Dalam pidatonya, sambung Yusuf, Anies juga menguraikan butir-butir Pancasila. Misalnya, saat membuka pidato diawali dengan mengucapkan salam ala agama-agama yang diakui di Indonesia. Selanjutnya, disusul penekanan akan kebesaran Tuhan.
“Adanya pengakuan terhadap kebesaran Tuhan di awal-awal pidato, senafas dengan sila pertama, Ketuhanan Yang Maha Esa. Anies secara tersirat juga mengakui, Indonesia bukan berdasarkan agama tertentu, sebagaimana tuduhan yang sering dialamatkan kepadanya,” jelasnya.
Poin kemanusiaan yang adil dan beradab serta persatuan Indonesia, menurutnya, juga termaktub dalam pidato Anies. Contohnya, terkait komitmen membangun Jakarta dengan siapapun tanpa terkecuali, khususnya di sektor ekonomi.
“Bunyi pidato yang intinya berjanji membangun Jakarta dengan melibatkan seluruh masyarakat, gotong royong, bagi saya, itu tafsir atas sila keempat, adanya permusyawaratan.

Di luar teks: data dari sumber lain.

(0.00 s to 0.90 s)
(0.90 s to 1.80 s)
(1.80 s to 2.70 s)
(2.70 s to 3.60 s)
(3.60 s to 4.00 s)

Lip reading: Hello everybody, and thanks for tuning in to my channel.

Apalagi, Anies kan juga menjanjikan dirinya selaku gubernur bukan cuma menjadi administrator bagi penduduk Jakarta, tapi bagi kolaborasi warga kota dalam merancang pembangunan,” urainya.
Begitu pula dengan sila pamungkas. “Di pidato usai kata-kata pribumi, dia kan menjanjikan akan memperjuangkan keberpihakan terhadap warga yang tidak merasakan keadilan sosial dan contoh lain. Itu misalnya,” imbuh mantan aktivis Himpunan Mahasiswa Islam (HMI) ini.
Petik Hikmah
Terpisah, mantan Ketua Relawan Anies-Sandiaga Uno, Boy Bernadi Sadikin, ogah mengambil pusing atas adanya laporan ke pihak berwajib terkait diksi pribumi dalam pidato DKI-1 tersebut. Menurutnya, hal lumrah adanya pihak-pihak yang kritik terhadap pemimpin, terlebih polalisasi warga DKI pada pemilihan kepala daerah (pilkada) lalu cukup terasa.

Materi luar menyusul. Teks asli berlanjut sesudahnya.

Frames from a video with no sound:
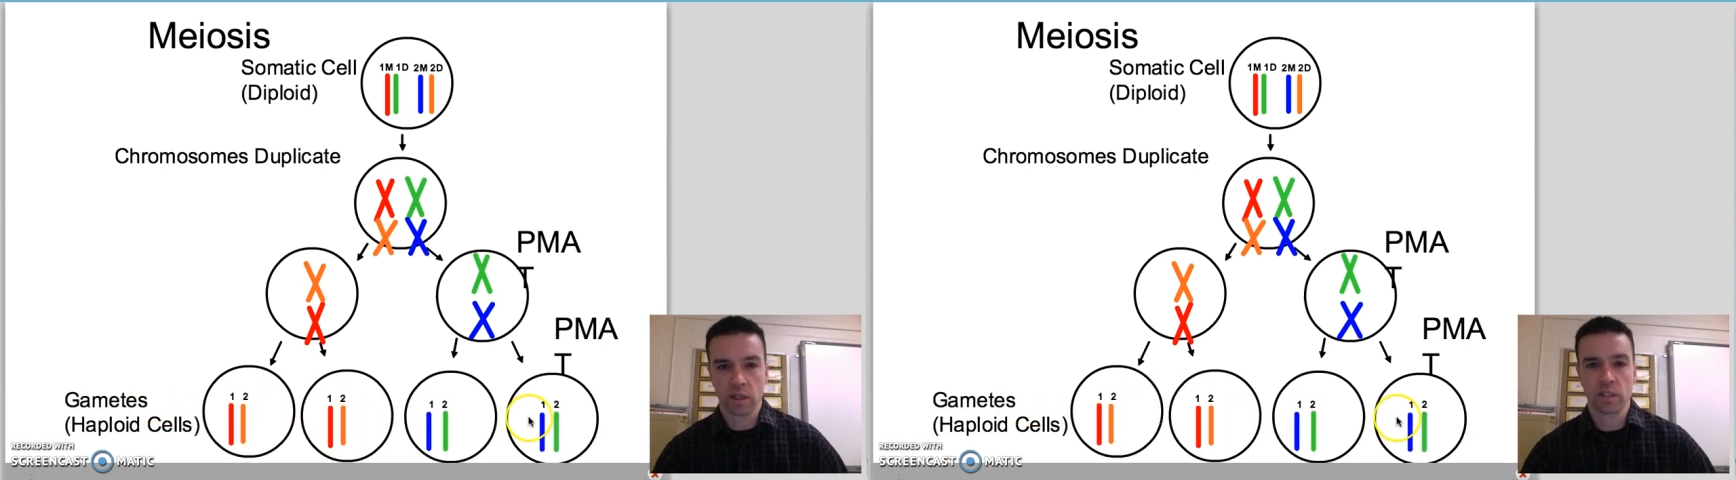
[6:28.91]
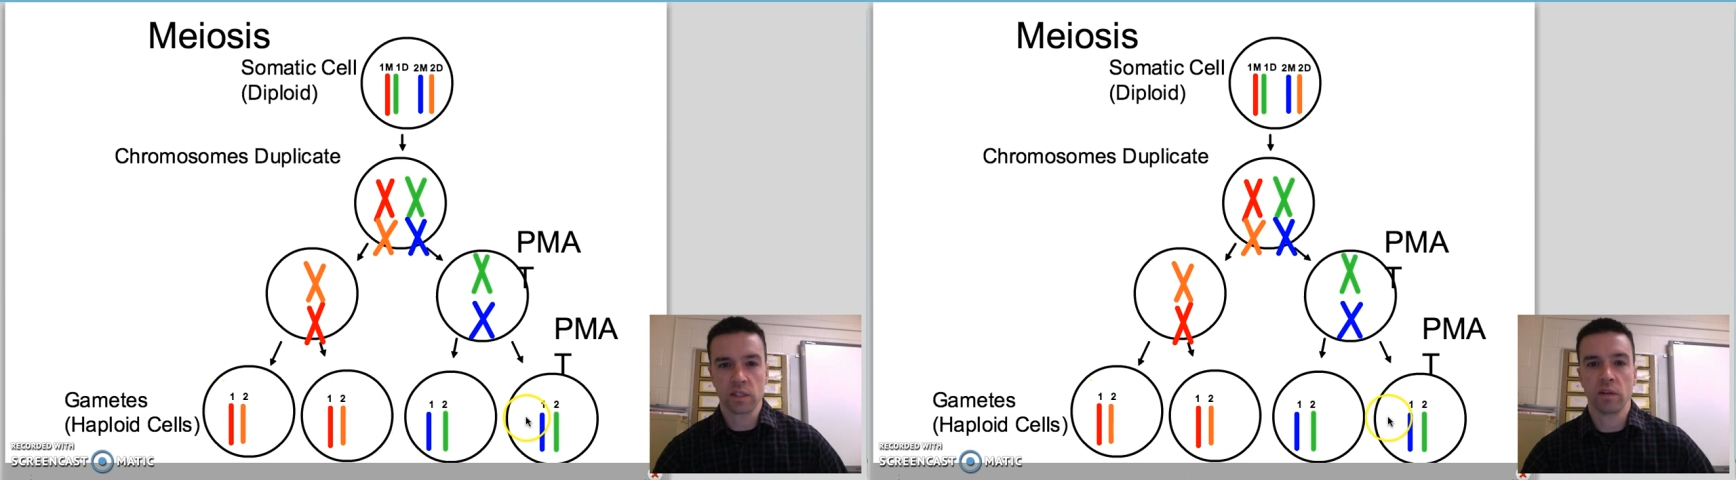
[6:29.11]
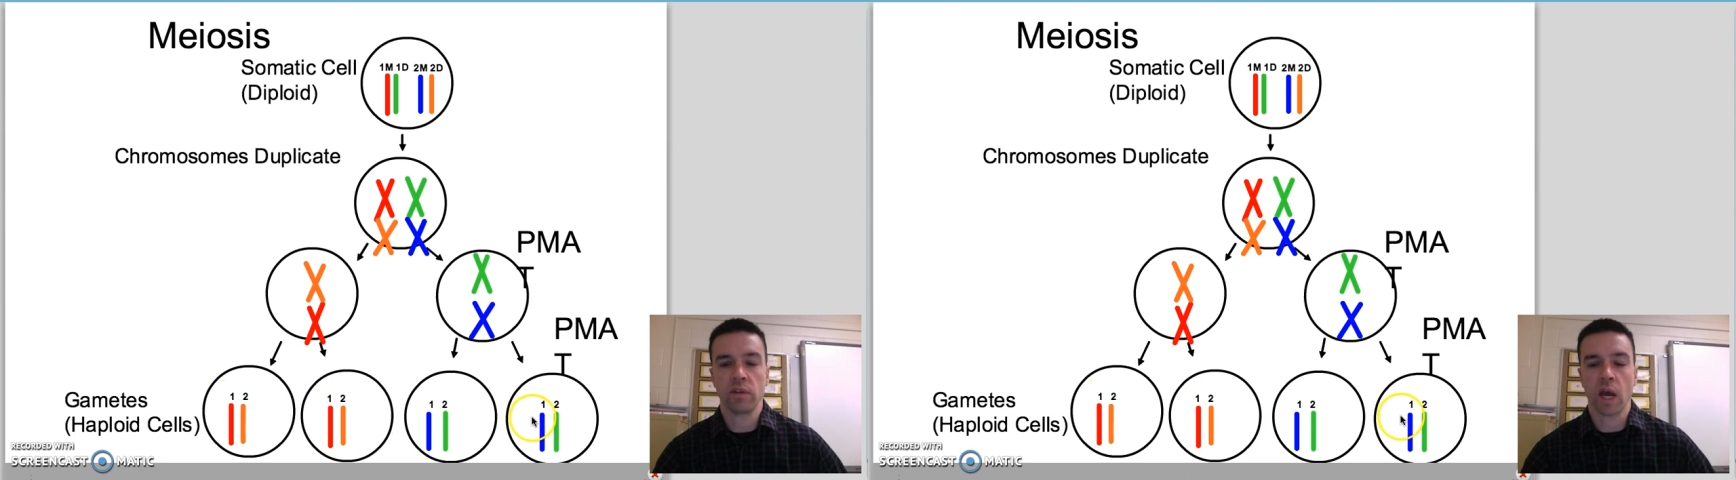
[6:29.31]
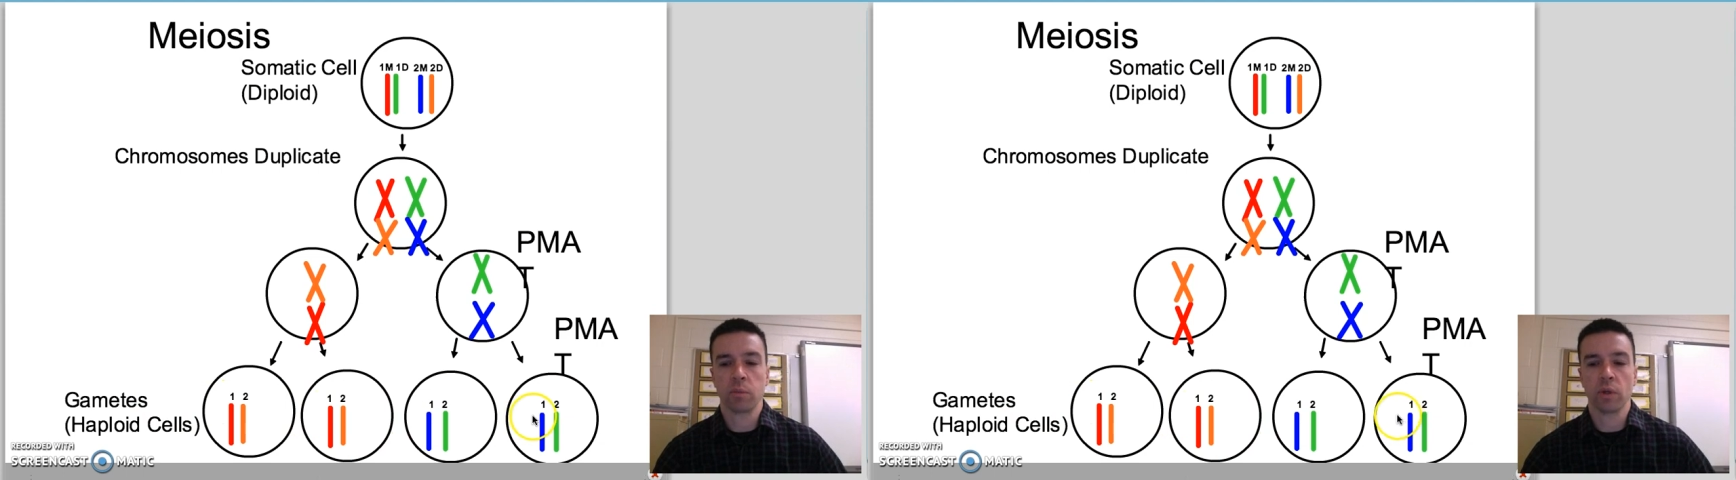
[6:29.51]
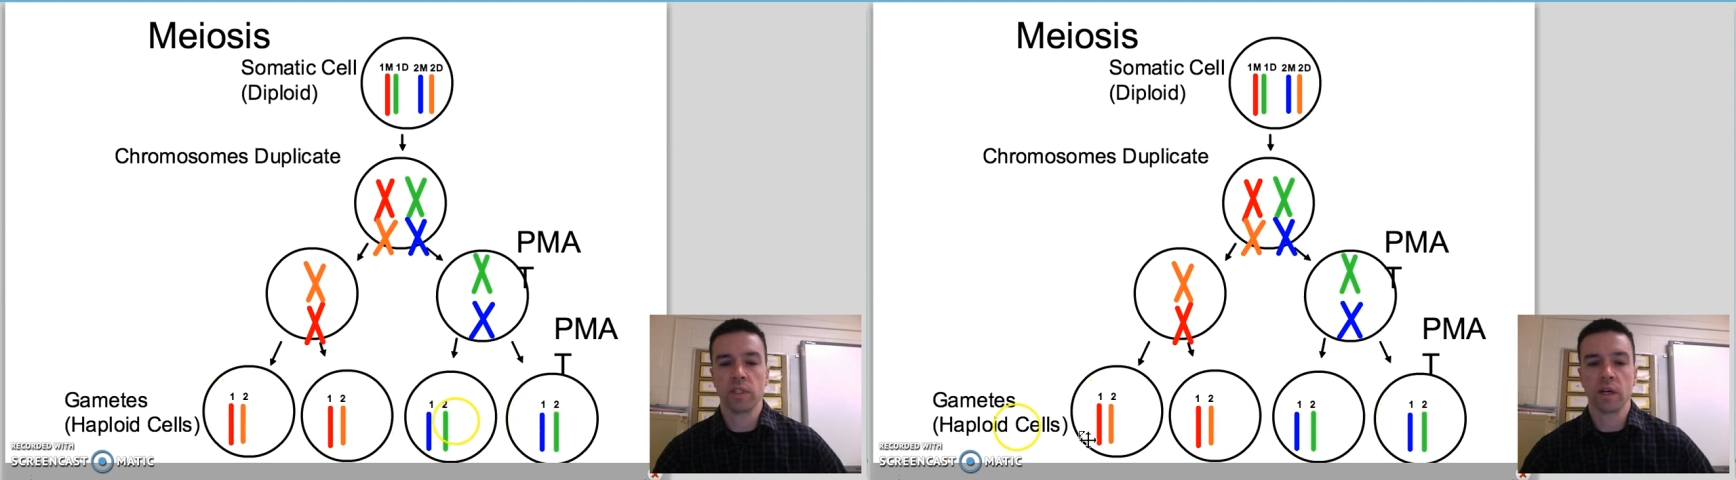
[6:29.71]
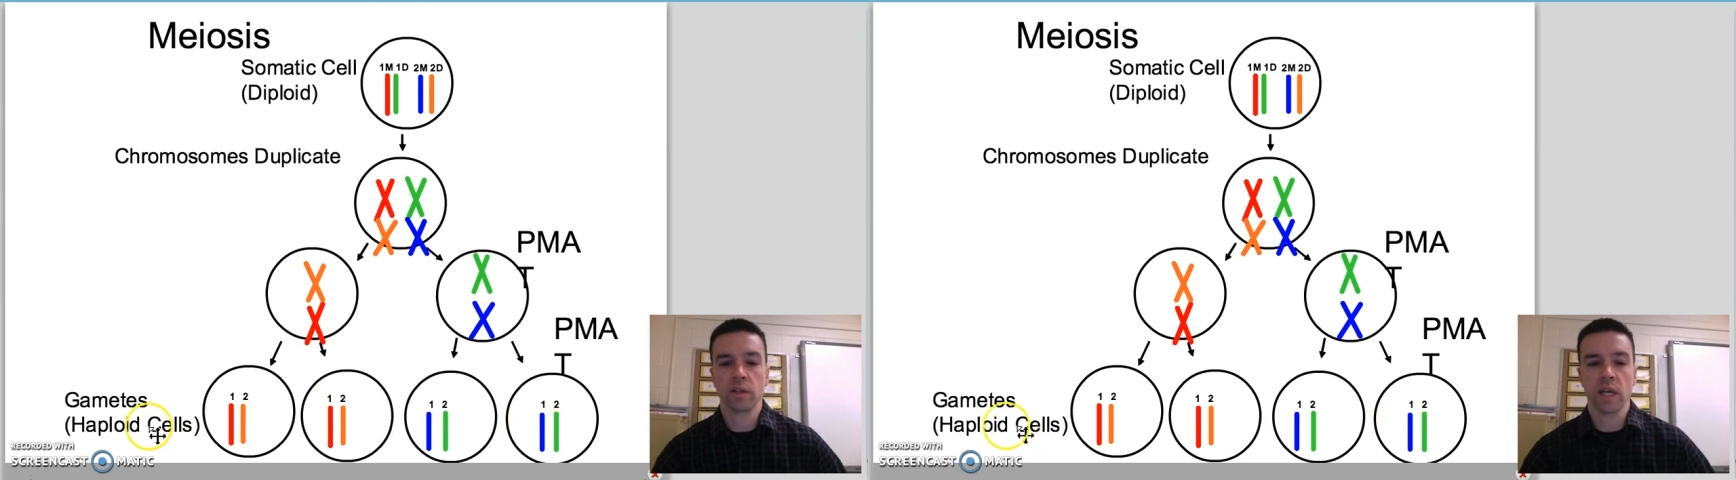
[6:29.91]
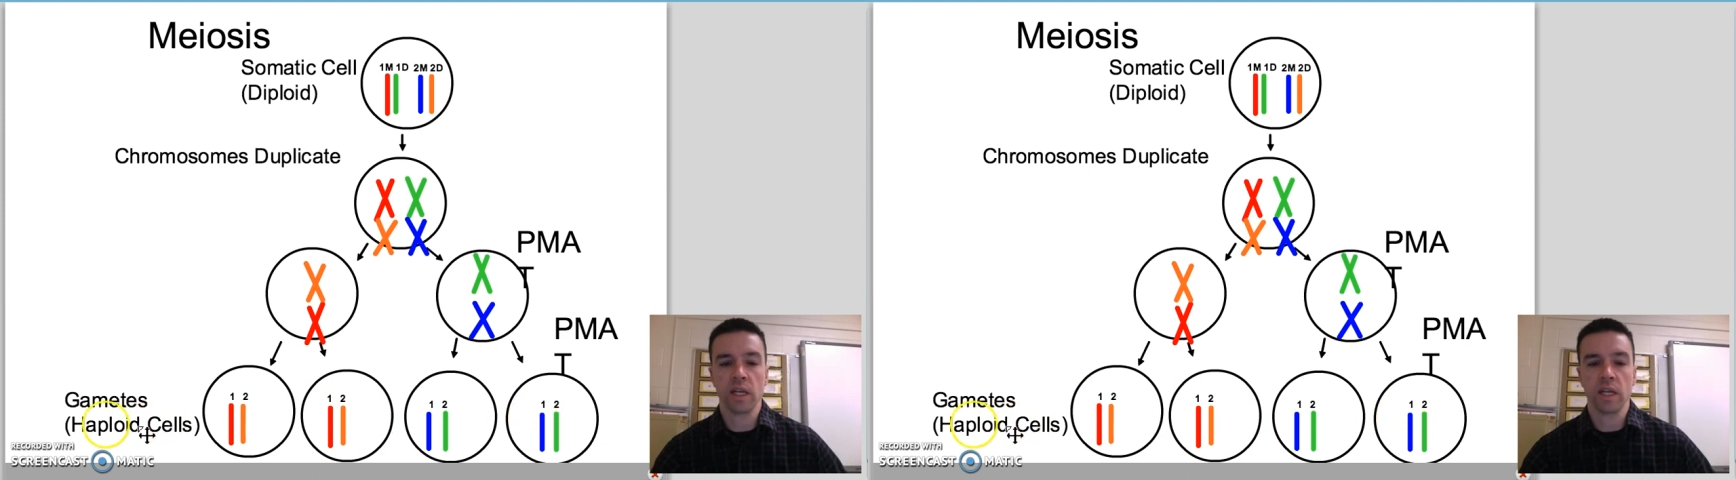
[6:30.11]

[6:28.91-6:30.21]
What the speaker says: instead of diploid cells.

“Biasa itu. Ambil positifnya, artinya, mereka menyimak pidato Anies, kan? Kalau enggak mendengarkan, mana mungkin bisa melapor ke polisi. Kita alhamdulillah saja, baik pendukung maupun bukan, semua menyimak pidato Anies,” jawabnya.
Eks Ketua DPD Partai Demokrasi Indonesia Perjuangan (PDIP) DKI ini menambahkan, sebaiknya Anies tak menghiraukan laporan tersebut. Terlebih, menurut pakar hukum tata negara Mahfud MD, menyebut tak ada pelanggaran hukum yang dilakukan.
“Mending Anies-Sandi lebih fokus sama janji-janji politiknya, karena pasti akan disoroti terus sama pihak ‘sebelah’. PR yang ditinggalkan gubernur kemarin juga banyak,” sarannya.
Boy pun meminta Anies menjadikan laporan terhadapnya atas pidatonya sebagai peringatan dini, bila kepemimpinannya kelak takkan mulus. “Akan banyak mungkin tantangan lebih berat ke depan, apalagi soal reklamasi, yang berhadapan dengan ‘orang besar’. Tapi, buat saya, buat apa lapor ke polisi? Buang-buang energi saja,” tutup putra sulung Gubernur DKI era 1966/1997, Ali Sadikin itu.